I got our helper to try to wake me up if she heard my med alarm on my phone go off, so for the past day and a half I’ve been slowly catching up, and now I’m pain-wise almost back where I was, though not quite, and still hurting enough that it’s hard to breathe (and therefore hard to talk). I had been doing my PT for a week straight, so I’m upset about having yet another break in that routine, but will start again as soon as my pain will allow it, probably in the next day or two. The lymphedema specialist called during one of my zone-out days, so I had to ask if I could call back because there was no way I was going to be able to coordinate all of getting that set up. This morning I found the paper with the number and it took me a good two minutes to figure out what number that was and why I needed it, which should show you how out of it I was. I checked in with my nurse every day, including today, and she said she honestly thinks I might have caught the flu, since she had another patient with the same symptoms who ended up going to the ER and that’s what he had, type A flu. I could have gotten it from my husband, who was sick last week, or even from the baby’s flu shot. They were supposed to have given me the flu shot during my Aridia treatment but didn’t, but I suspect I might have gotten sick even if they had given me the shot, since I got sick the same day which means I’d already been exposed (which I’m thinking I no longer need the shot, now that I’ve gotten the flu itself). So I keep drinking buttloads of fluids, finish my antibiotics, get back on my med cycle fer realz, and go to the ER if there’s a sudden reversal in the healing.

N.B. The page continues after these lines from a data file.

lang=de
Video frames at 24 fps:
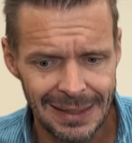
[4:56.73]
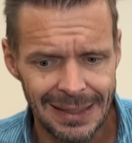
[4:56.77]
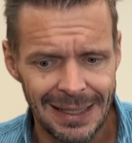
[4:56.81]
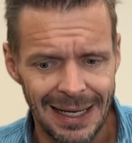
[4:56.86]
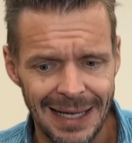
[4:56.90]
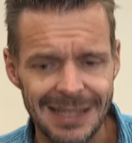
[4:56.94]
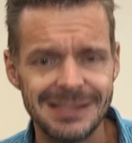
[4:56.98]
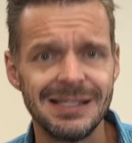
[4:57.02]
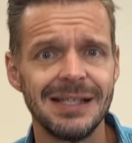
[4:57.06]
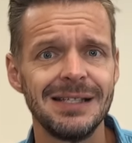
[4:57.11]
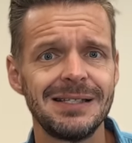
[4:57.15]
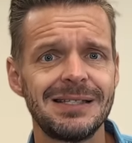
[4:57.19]

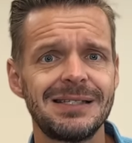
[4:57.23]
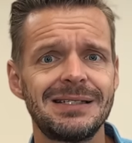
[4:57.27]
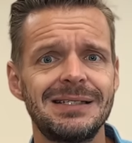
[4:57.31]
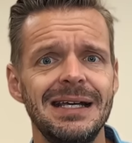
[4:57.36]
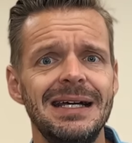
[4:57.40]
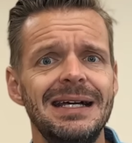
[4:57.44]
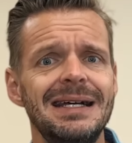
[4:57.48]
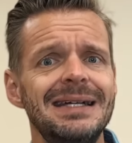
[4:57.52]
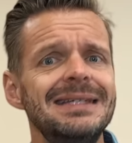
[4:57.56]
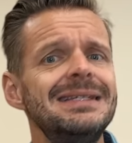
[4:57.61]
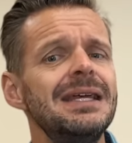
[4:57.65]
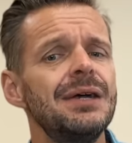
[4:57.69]
Es ist
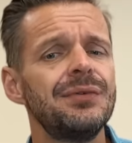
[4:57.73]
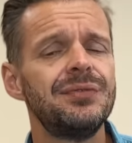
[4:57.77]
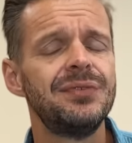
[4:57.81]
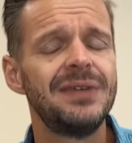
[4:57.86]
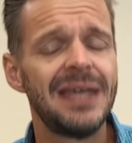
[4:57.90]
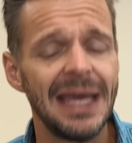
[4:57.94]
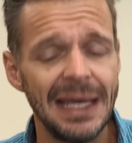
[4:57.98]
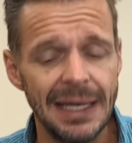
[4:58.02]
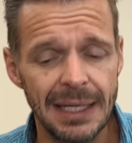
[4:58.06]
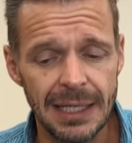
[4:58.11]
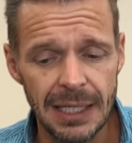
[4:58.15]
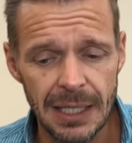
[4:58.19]

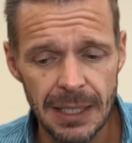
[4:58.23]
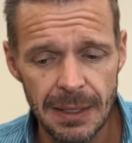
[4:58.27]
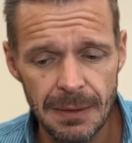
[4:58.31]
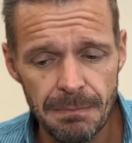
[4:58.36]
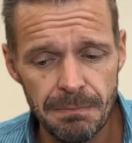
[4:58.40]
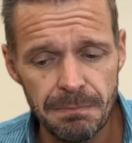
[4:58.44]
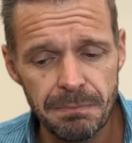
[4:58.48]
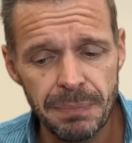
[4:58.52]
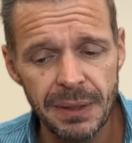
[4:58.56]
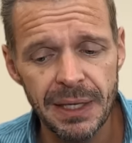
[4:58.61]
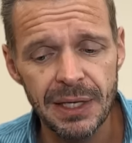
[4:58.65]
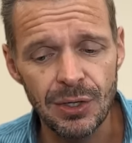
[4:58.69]
Jewgeni
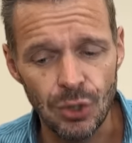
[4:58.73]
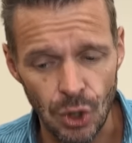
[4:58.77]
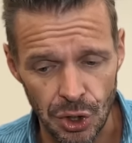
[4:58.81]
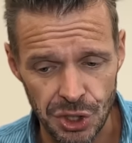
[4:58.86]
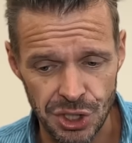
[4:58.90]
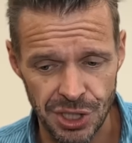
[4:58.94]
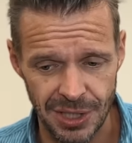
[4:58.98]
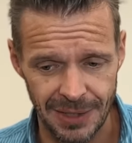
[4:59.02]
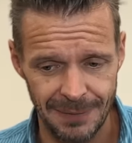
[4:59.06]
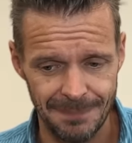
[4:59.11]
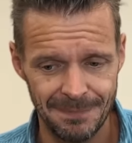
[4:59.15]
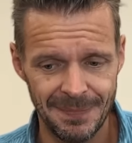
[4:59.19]

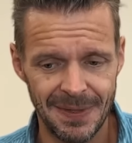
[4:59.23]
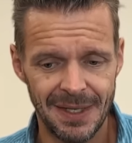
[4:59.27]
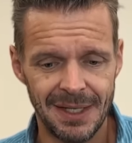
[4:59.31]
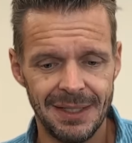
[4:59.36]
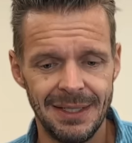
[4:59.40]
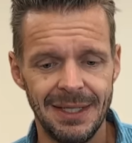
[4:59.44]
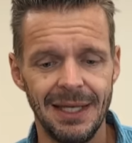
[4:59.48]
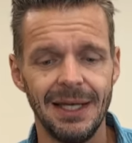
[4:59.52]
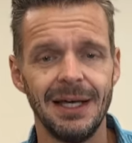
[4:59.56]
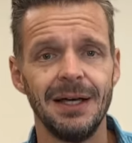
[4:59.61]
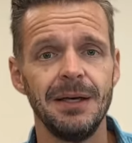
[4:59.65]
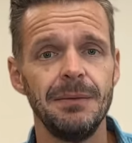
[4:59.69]
Prigoschin,
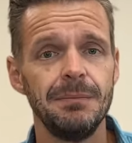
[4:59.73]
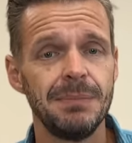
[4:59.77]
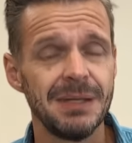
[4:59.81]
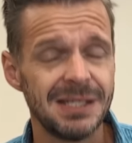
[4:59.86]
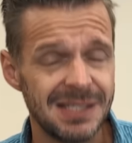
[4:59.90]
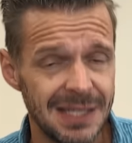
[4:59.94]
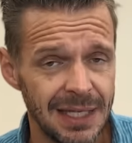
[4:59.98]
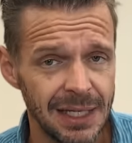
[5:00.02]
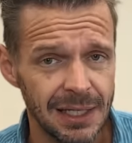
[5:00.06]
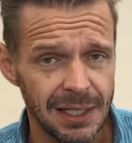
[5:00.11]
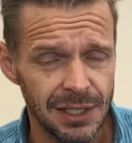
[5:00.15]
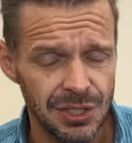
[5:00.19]
der
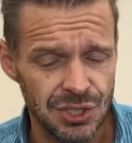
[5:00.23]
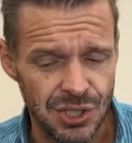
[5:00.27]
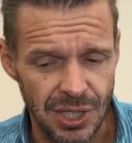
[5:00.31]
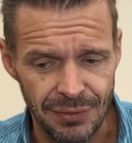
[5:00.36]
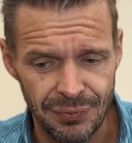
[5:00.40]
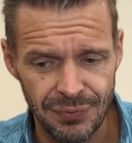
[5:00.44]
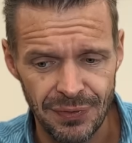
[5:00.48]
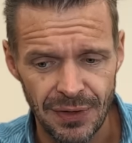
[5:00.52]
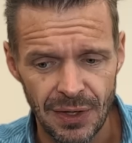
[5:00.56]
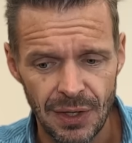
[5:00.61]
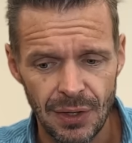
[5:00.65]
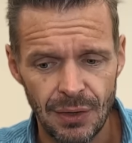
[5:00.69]
bisherige
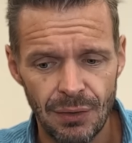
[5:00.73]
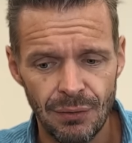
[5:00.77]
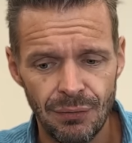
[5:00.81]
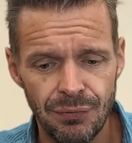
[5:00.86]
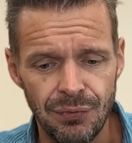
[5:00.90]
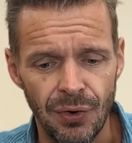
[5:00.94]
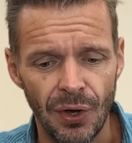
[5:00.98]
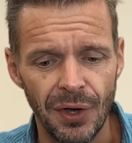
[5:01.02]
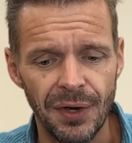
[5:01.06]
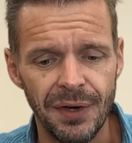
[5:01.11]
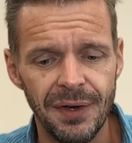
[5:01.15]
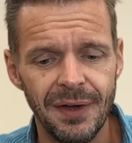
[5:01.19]
Chef
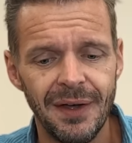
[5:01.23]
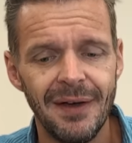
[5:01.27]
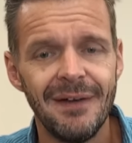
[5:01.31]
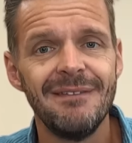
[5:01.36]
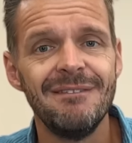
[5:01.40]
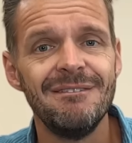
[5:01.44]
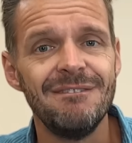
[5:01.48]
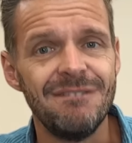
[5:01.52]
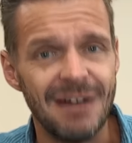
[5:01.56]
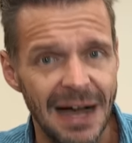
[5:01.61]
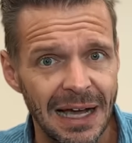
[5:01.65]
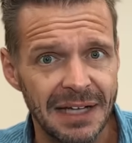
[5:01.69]
von
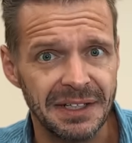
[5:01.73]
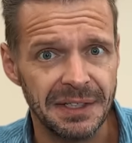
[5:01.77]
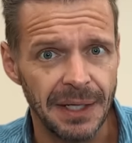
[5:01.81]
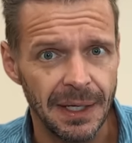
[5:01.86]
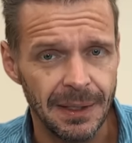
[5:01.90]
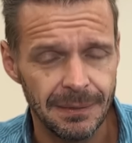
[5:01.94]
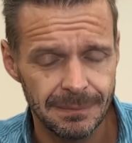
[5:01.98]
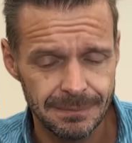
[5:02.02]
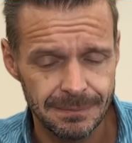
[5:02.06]
Wagner.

The good news, that everyone SHOULD be excited about, and most are: The latest set of scans are clean. The oncologist and radiologist looked back through the last four sets of scans and compared them all to make sure, and they said maybe if you squint really hard and imagine really creatively you might pretend to see something in one of the old places, but that realistically the newest set of scans look clean, not even really a ghost of a tumor left. Now this doesn’t exactly count as remission, since there isn’t a trend or history of clean scans, this is just the baseline to start from, but it’s a pretty darn good one, and I’ll take it. I’ll keep taking the tamoxifen, keep taking the scans every two months, keep taking care of myself through PT and diet, hopefully avoid getting sick like I just did too much, and with all that work and a little luck and all your good thoughts sent my way we’ll hit remission yet. Thanks to everyone for all the good love and support sent my way, keep a healthy image of me in your head whenever you think of me, and I’ll keep breathing, and healing, and living, and loving, and writing.